On Saturday 15 March 2008 17:59:00 Craig White wrote:
On Sat, 2008-03-15 at 16:47 +0000, Anne Wilson wrote:
On Saturday 15 March 2008 16:20, Craig White wrote:
/usr/share is a really bad idea...
- selinux
- goes against intended purpose http://www.pathname.com/fhs/pub/fhs-2.3.html#PURPOSE26
- just a plain bad idea.
home directories should be in /home with the sole exception of daemon users (uid < 500) which will typically be created in /var or /var/lib
Fair enough. I'll delete that user and start again. About UIDs, though. The user 'groupware' is not a user in the normal sense of the word. It is a part of dimap functionality, in my case handled by dovecot. There will never be a login, unless I have to do it as part of the setup, then switch off logins. Is it best to allocate a UID above or below 500?
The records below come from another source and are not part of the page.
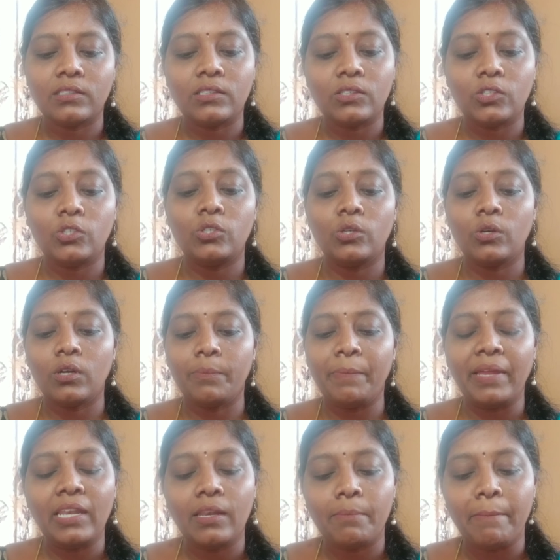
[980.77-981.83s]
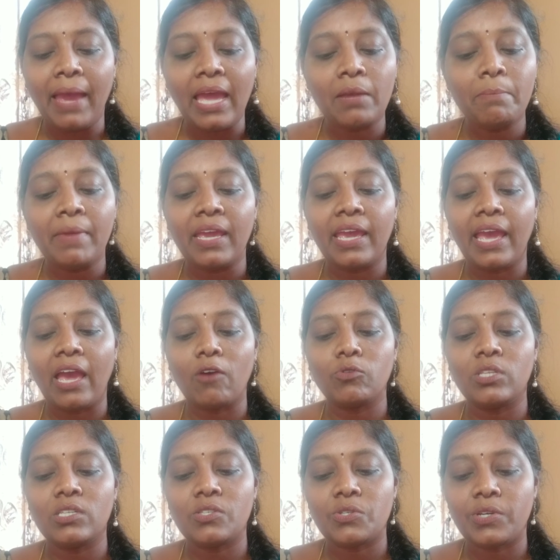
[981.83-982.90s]
man may
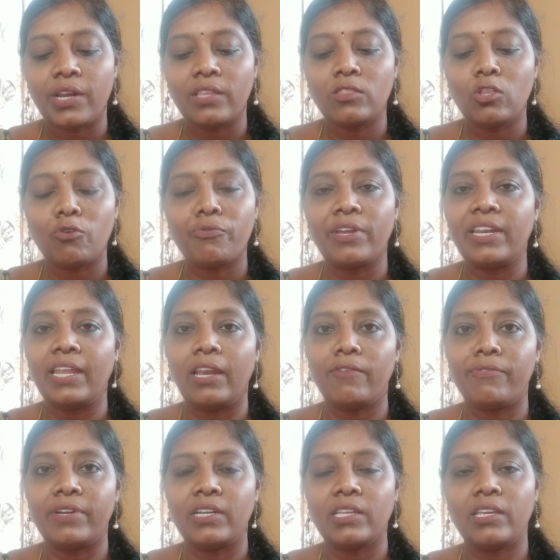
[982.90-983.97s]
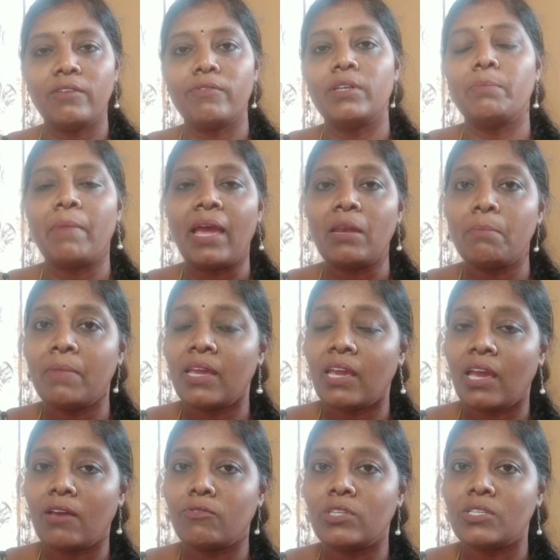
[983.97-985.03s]
have the strength of an elephant. Even man may
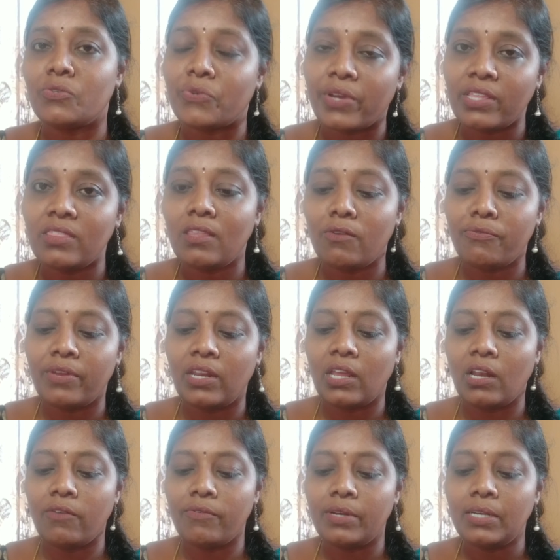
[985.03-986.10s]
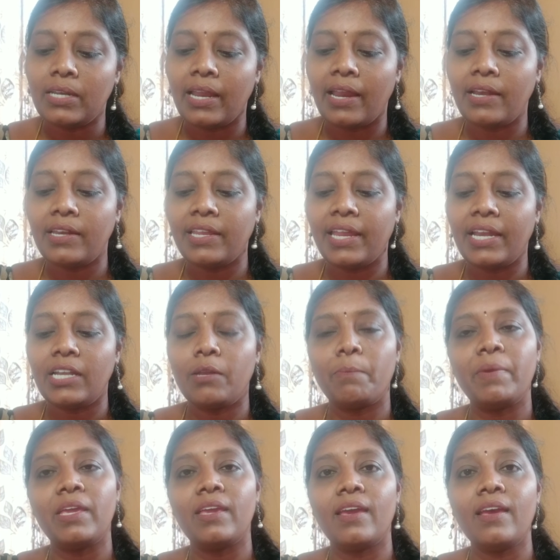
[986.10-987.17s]
have the strength of an elephant and yet
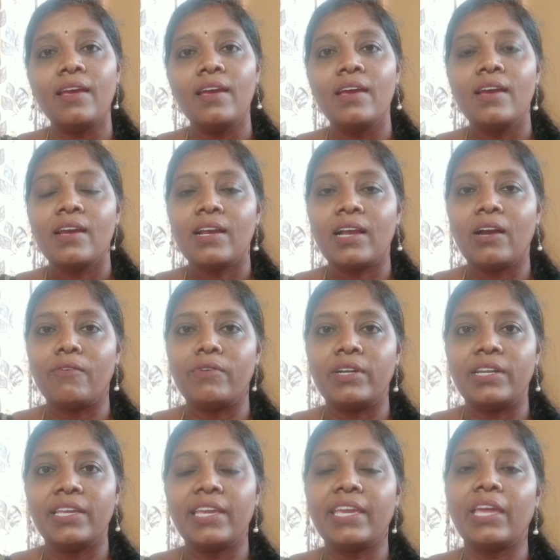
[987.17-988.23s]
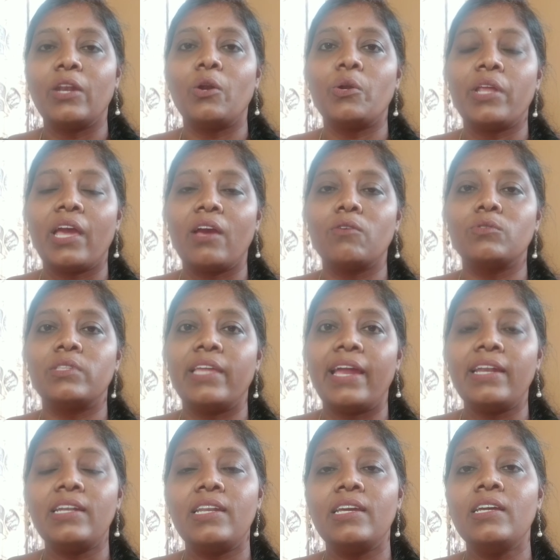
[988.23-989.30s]
be a coward. He cannot have that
This may be obvious to you, but its a new ballgame to me :-)
FWIW...
On most networks I create a user 'administrator', a normal (500+ uid) account with login privileges and an $HOME directory somewhere in /home (I normally put user accounts in /home/users).
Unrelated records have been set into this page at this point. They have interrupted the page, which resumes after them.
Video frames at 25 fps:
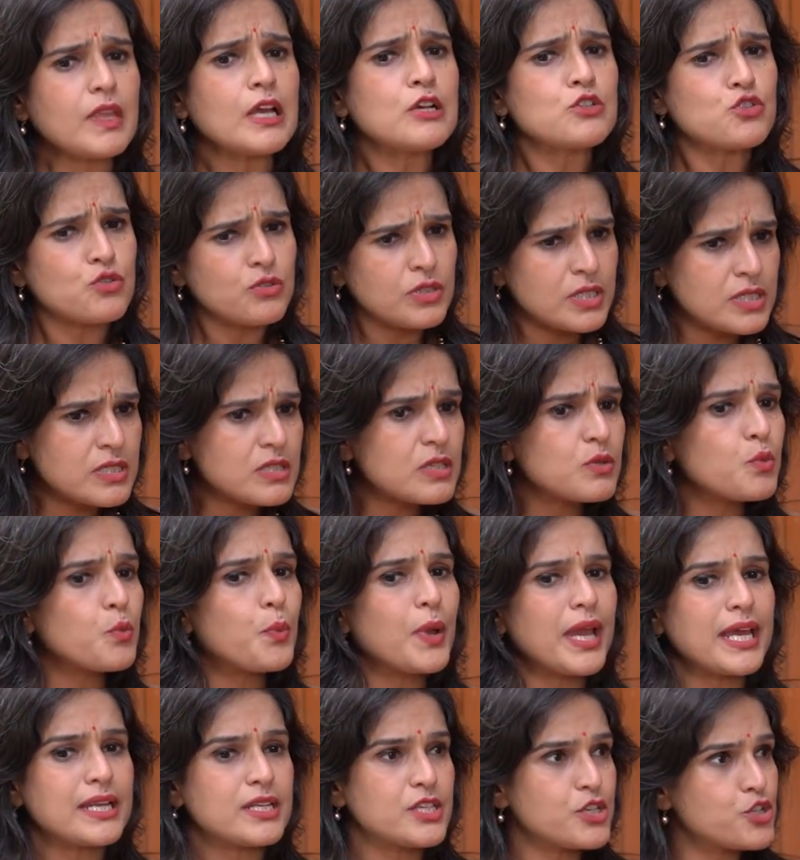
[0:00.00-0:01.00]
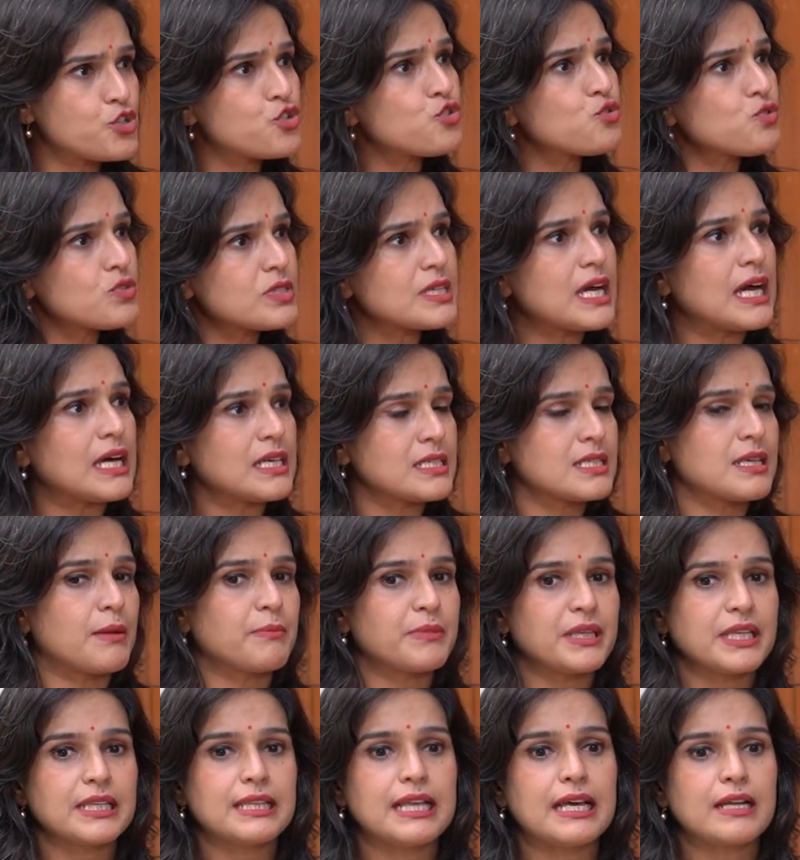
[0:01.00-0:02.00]
So this weight issues are
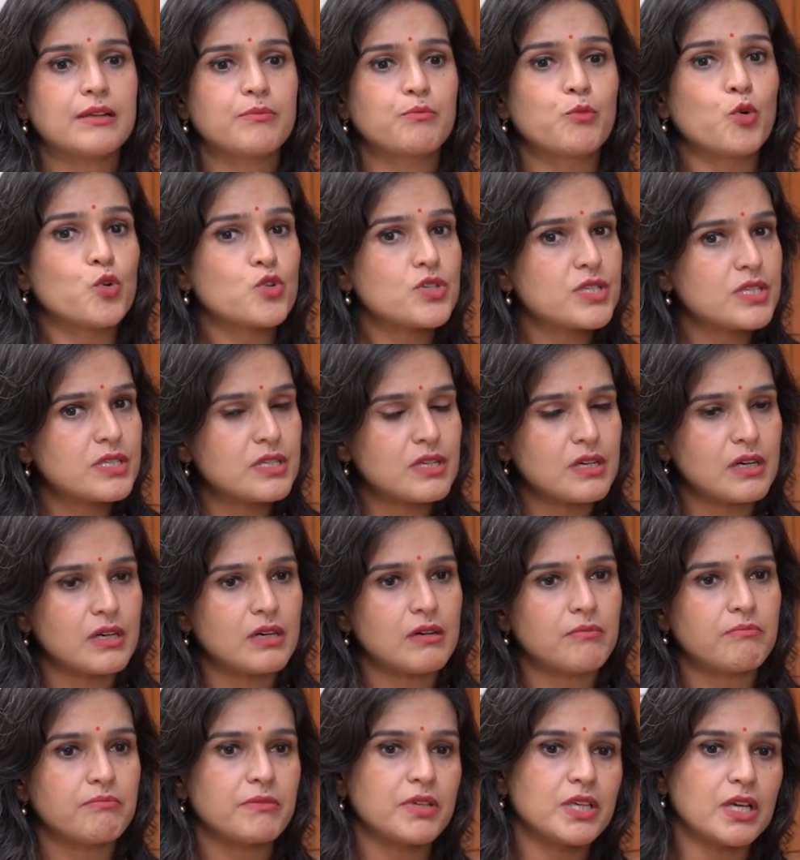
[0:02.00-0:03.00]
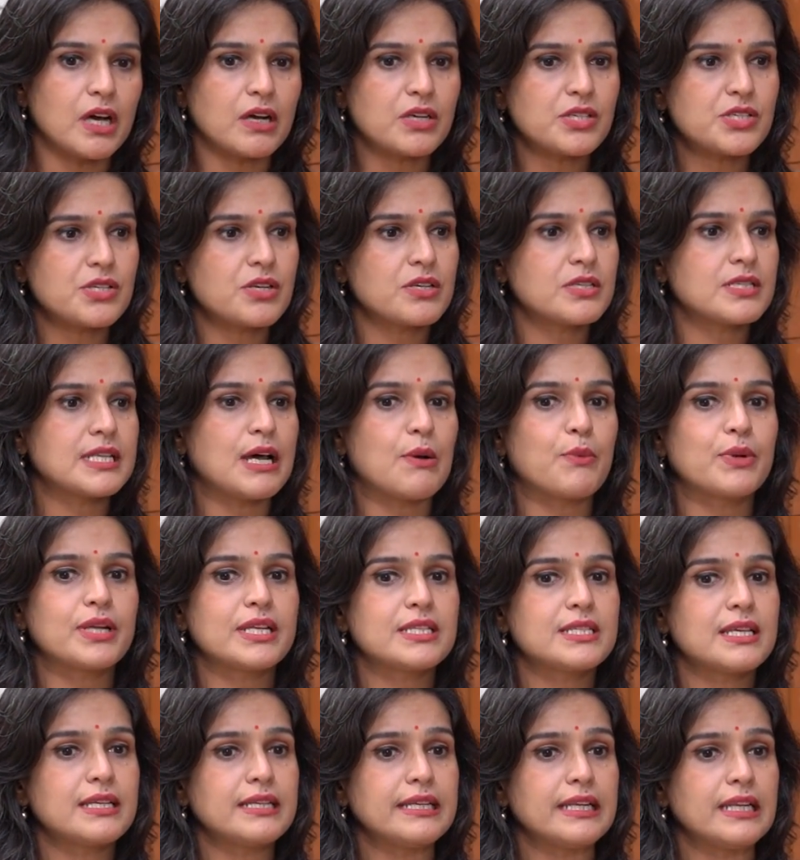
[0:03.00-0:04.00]
something that most youngsters
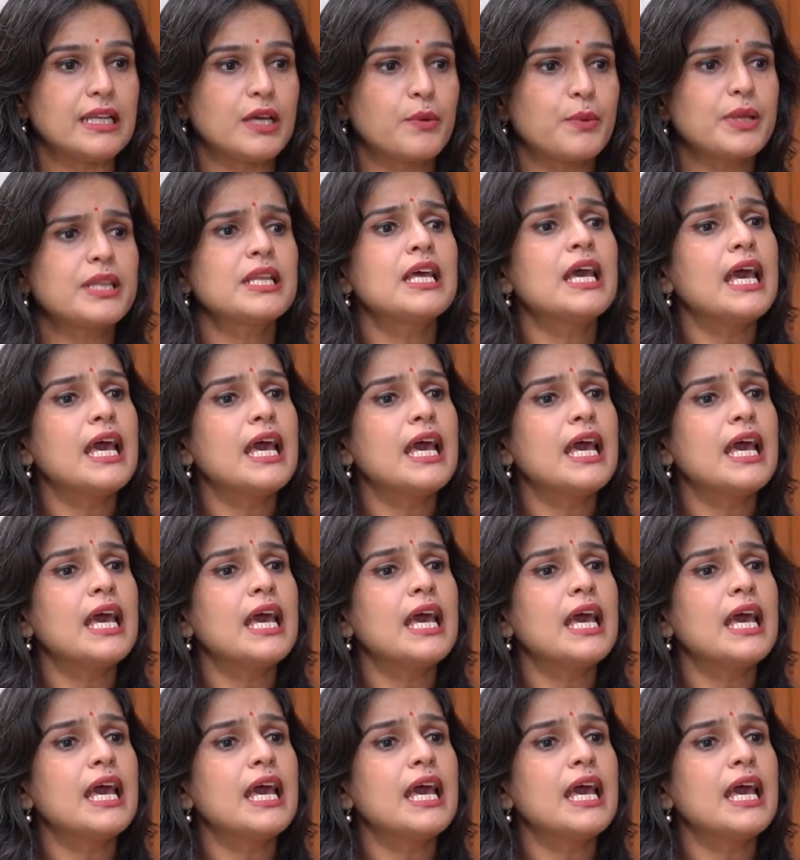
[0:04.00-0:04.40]
nowadays are dealing with.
I use this user 'administrator' for a lot of purposes including...
- Windows Domain Administrator
- 'the From' email address (adminstrator@my_domain.tld) for
notifications
- 'admin' user for Horde (IMP/et. al.)
- owner of Windows related files that are somewhat restricted such as
'netlogon' share
- owner of most shares (NFS/Samba/Netatalk)
- member of 'Dom Users' group (again a Windows thing)
This may or may not be useful to you. I think that the users you create should be uid > 500 UNLESS their only purpose is to run daemons.
OK, thanks. I'll leave it for tonight, then get a clean start tomorrow.